Délocalisé à Guadalajara cette année en raison de la pandémie, le prize money s’est élevé à 5 millions de dollars, soit presque trois fois le moins que le montant versé par le tournoi de Shenzen.

Crédit Photo : WTA
L’ATP comme principal soutien et espoir pour la WTA
La chine a donc été le seul pays capable de répondre aux difficultés financières de la WTA, et il apparait maintenant difficile de s’en détacher.
L’espoir concerne les récents rapprochements entre ATP et WTA. L’ATP est pour le moment très peu dépendant de la Chine. Seulement un Masters 1000 (Shangaï), un ATP 500 (Pékin) et deux ATP 250 (Zhuhai et Chengdu) ont lieu dans l’empire du milieu.

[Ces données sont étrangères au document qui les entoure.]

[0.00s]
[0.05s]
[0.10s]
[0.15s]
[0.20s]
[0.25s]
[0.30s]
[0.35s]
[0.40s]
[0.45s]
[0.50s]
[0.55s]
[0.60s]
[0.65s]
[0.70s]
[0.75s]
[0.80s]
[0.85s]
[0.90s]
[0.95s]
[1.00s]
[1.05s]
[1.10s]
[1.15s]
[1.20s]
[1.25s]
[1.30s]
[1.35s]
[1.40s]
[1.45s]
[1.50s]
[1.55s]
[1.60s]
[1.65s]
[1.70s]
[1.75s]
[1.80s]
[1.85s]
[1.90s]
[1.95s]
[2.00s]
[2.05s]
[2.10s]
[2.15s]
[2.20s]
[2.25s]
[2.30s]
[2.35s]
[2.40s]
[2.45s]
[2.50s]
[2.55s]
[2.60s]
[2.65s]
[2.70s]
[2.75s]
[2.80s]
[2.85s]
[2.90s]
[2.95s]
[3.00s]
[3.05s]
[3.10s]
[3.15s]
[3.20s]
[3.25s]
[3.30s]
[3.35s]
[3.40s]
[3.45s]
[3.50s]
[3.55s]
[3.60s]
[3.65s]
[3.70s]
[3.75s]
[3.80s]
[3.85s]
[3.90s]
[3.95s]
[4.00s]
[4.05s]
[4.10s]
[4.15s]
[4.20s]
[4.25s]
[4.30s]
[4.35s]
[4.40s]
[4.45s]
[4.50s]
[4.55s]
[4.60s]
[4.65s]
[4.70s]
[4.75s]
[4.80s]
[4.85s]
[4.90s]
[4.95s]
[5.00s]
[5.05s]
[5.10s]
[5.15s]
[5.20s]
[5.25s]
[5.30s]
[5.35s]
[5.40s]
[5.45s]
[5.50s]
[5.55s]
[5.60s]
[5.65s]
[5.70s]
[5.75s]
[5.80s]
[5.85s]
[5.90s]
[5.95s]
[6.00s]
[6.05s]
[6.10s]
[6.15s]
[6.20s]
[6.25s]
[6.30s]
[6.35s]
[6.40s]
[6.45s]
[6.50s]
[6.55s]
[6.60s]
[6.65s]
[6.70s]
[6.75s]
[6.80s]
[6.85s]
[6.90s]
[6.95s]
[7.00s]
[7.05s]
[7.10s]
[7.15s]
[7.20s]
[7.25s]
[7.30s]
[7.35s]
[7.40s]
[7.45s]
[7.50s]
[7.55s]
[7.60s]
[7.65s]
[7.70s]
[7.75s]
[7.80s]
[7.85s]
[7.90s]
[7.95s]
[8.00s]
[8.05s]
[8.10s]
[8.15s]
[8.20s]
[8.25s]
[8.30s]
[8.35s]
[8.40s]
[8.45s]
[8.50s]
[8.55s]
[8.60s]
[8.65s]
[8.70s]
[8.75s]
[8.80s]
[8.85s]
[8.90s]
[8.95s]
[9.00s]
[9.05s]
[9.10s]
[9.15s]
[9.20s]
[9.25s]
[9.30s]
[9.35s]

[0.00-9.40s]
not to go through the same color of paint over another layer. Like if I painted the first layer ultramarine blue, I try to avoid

En effet le président de l’ATP Andrea Gaudenzi aurait pour projet de mutualiser les masters 1000 féminins et masculins ainsi que l’ensemble des partenaires majeurs. De plus l’ATP soutient pour l’instant la WTA dans ses menaces contre la Chine. Selon Marion Bartoli, « une telle refonte prendra plusieurs années. Mais si les discussions se poursuivent, la WTA pourra alors envisager sereinement un avenir sans la Chine ».
De quoi être quelque peu optimiste pour l’avenir de la WTA. Mais en l’état, il est peu probable que la WTA se passe de la manne financière chinoise.